Difference between Unity and GNOME
What is GNOME?
GNOME is a lot of things. Usually, GNOME refers to GNOME Desktop Environment. Quoting the Arch Wiki:
A desktop environment bundles together a variety of X clients to provide common graphical user interface elements such as icons, toolbars, wallpapers, and desktop widgets. Additionally, most desktop environments include a set of integrated applications and utilities.
It is created and maintained by the GNOME foundation. They are the driving force behind a large number of popular applications, as well as the providers of a set of libraries such as GTK, GObject and even a language called Vala, which are used to build the applications in the GNOME DE, and are part of the GNOME project as a whole.
There are two relatively well known versions of GNOME: GNOME2, long since obsolete and dead, and GNOME3, the current version. Ubuntu have tracked GNOME (whichever version was current) for as long as I can remember. You can see GNOME2 in action in Ubuntu 10.04, for example. Once GNOME2 went away, a classic mode variously called GNOME Classic, GNOME Flashback (and possibly other names), with nowhere near the flexibility or customizability of GNOME2 was introduced. It just sort-of looked like GNOME2.
GNOME2 was forked to become MATE. MATE is the closest experience to GNOME2 you can get now, but with feature updates. Ubuntu MATE is now an official flavour.
GNOME3 is what you see when you look at the GNOME website, or when you install Ubuntu GNOME, and is underneath many applications in Ubuntu, and Cinnamon. MATE is adding support for GTK3, the library underneath GNOME3. Typically when end-users speak of GNOME3, they mean GNOME Shell (since that is what you see).
How does it relate to Unity?
You can think of GNOME as the parent of the Ubuntu default Desktop Environment (DE) (or an uncle, at least).
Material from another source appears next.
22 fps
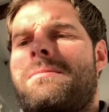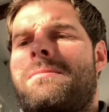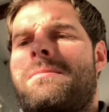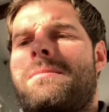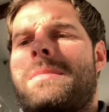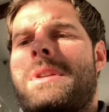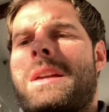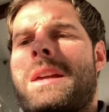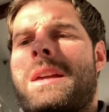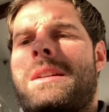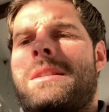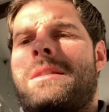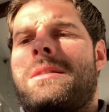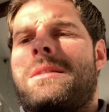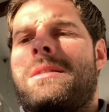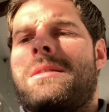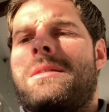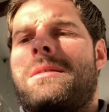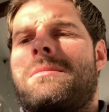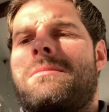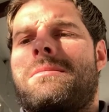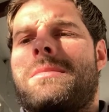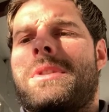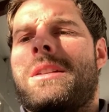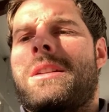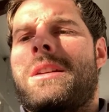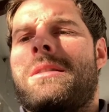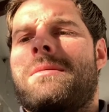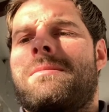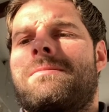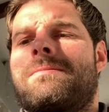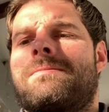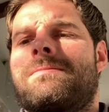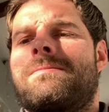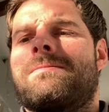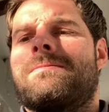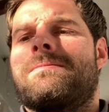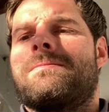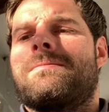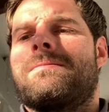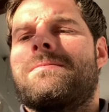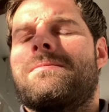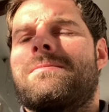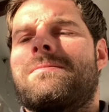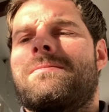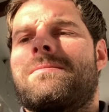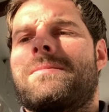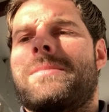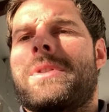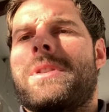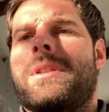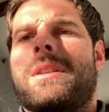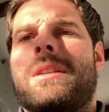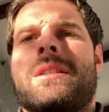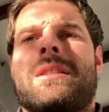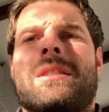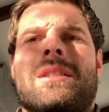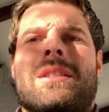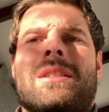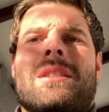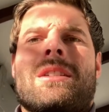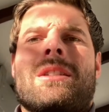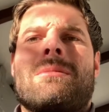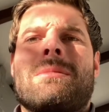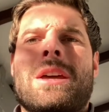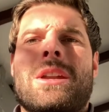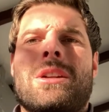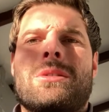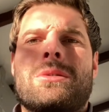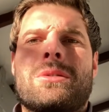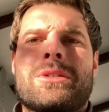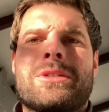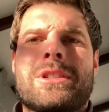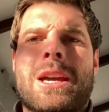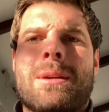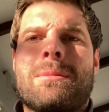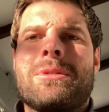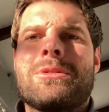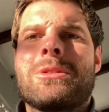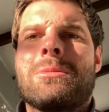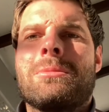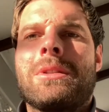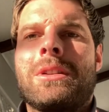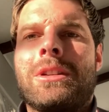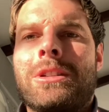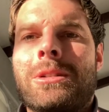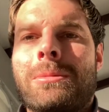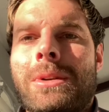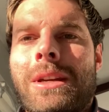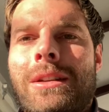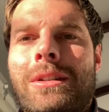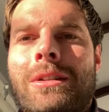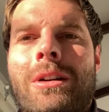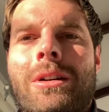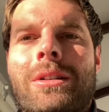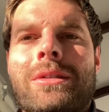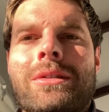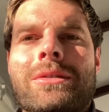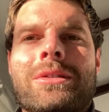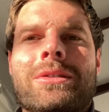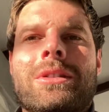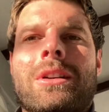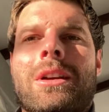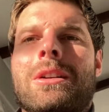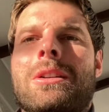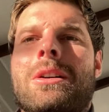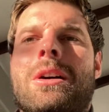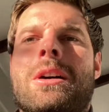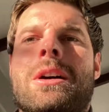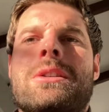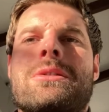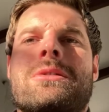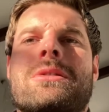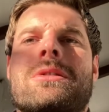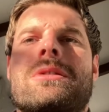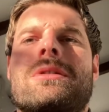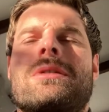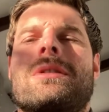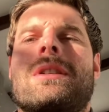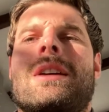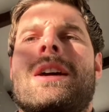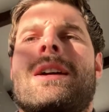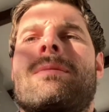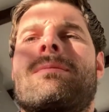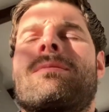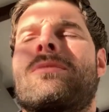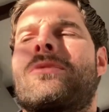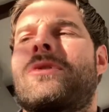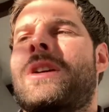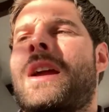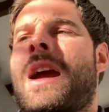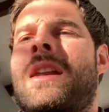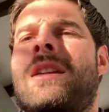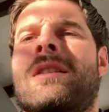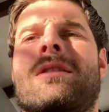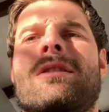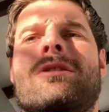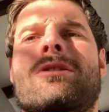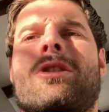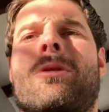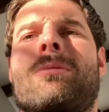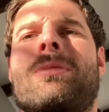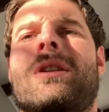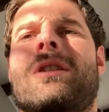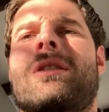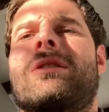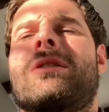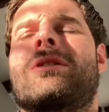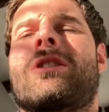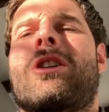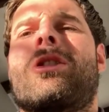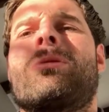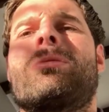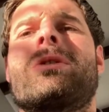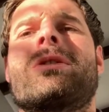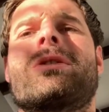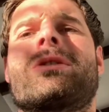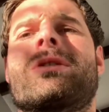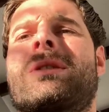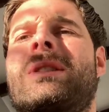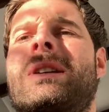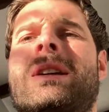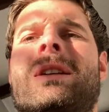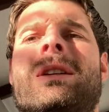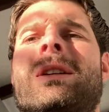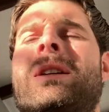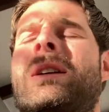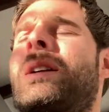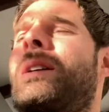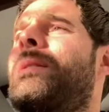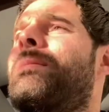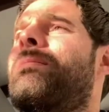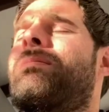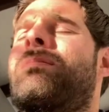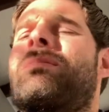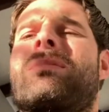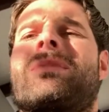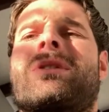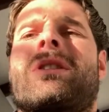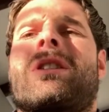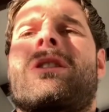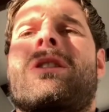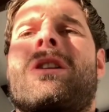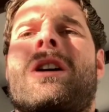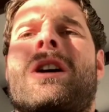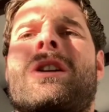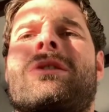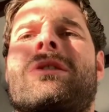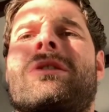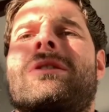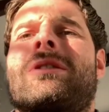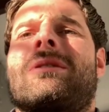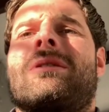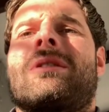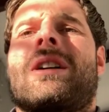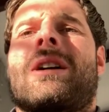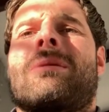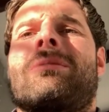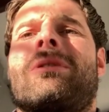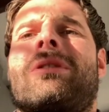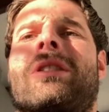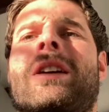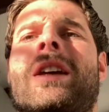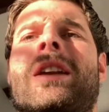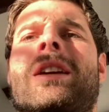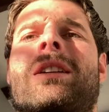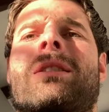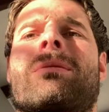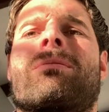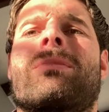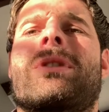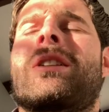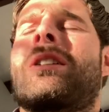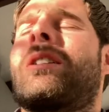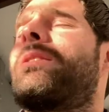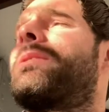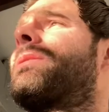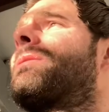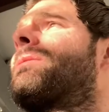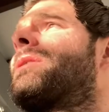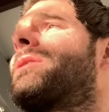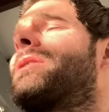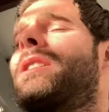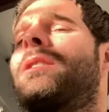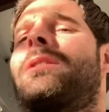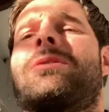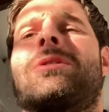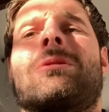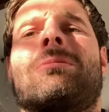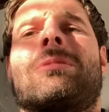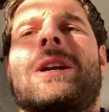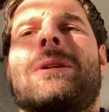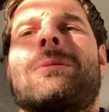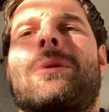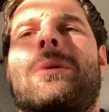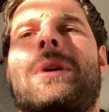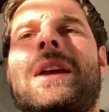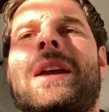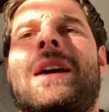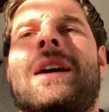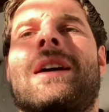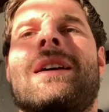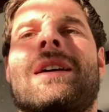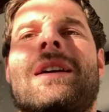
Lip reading: And you know, the medical establishment, to me, doctors and psychiatrists, regarding this topic, are just hopeless. Psychiatrists are pathetic. You know, I've seen a few people here,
It is the upstream project of many Ubuntu applications.
Ubuntu's default desktop environment uses most of the GNOME applications with a few changes:
- Unity instead of GNOME Shell (up to Ubuntu 17.04)
- Firefox instead of Web (once called Epiphany)
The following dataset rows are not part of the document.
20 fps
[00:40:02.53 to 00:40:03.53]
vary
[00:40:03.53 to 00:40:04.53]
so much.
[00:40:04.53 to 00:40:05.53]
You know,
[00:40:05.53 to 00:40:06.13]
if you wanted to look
- Thunderbird instead of Evolution
- LibreOffice Write instead of Abiword
- some patches to GNOME Terminal and Nautilus, I think.
- Ambiance GTK theme instead of Adwaita
- and perhaps a few more
Unity and GNOME Shell have a few similarities:
- A top panel
- A dock
- A searchable replacement for the menu system for listing applications.
However, I think the similarities end there.
The Ubuntu GNOME distribution uses GNOME except the few cases where applications have been patched (like GNOME Terminal).
Relevant reading:
- What is the relationship between Unity, Gnome, Gnome 3, Compiz, Metacity, and LightDM?
- What kinds of desktop environments and shells are available?
- When installing packages (particularly those with graphical UIs) how do you determine which is fitting for your distribution?
- What is the default desktop environment for Ubuntu 13.10?
- What is a desktop environment, session and shell?
GNOME is a project that provide support GNOME desktop environment, which in turn uses the GNOME Shell as default shell. I will presume you are talking about the differences between the Unity shell and GNOME Shell (which are the only things that can be accurately compared).
Technically, the only differences is that while GNOME Shell uses mutter/clutter (and sometimes metacity, but is not the default) as window manager, Unity uses Compiz (in fact, Unity is a Compiz plugin, but lets forget about that) and the use of NotifyOSD instead of libnotify library. After that, there aren't any other important architectural changes. Both use most of the same libraries (which in turn seems to cause conflicts when you install both), and Unity provides integration with 3rd party services (with the Scope and Lens features).
Then the other differences are purely aesthetics, the use of top bar + launcher/dock (at the left) + dash vs GNOME's top bar + dash, the use of different theming, in general, they try to offer different user experience.
Now, from the institutional point of view, Unity is pushed forward by the Ayatana Project while as I said at the start GNOME Shell is developed by the GNOME project. And that's most of it. So, actually there's more in common between GNOME Shell and Unity than other shells, like kdm, xfwm4, etc.; through there's little in common between Unity shell and Cinnamon (if you ignore the use of GTK3).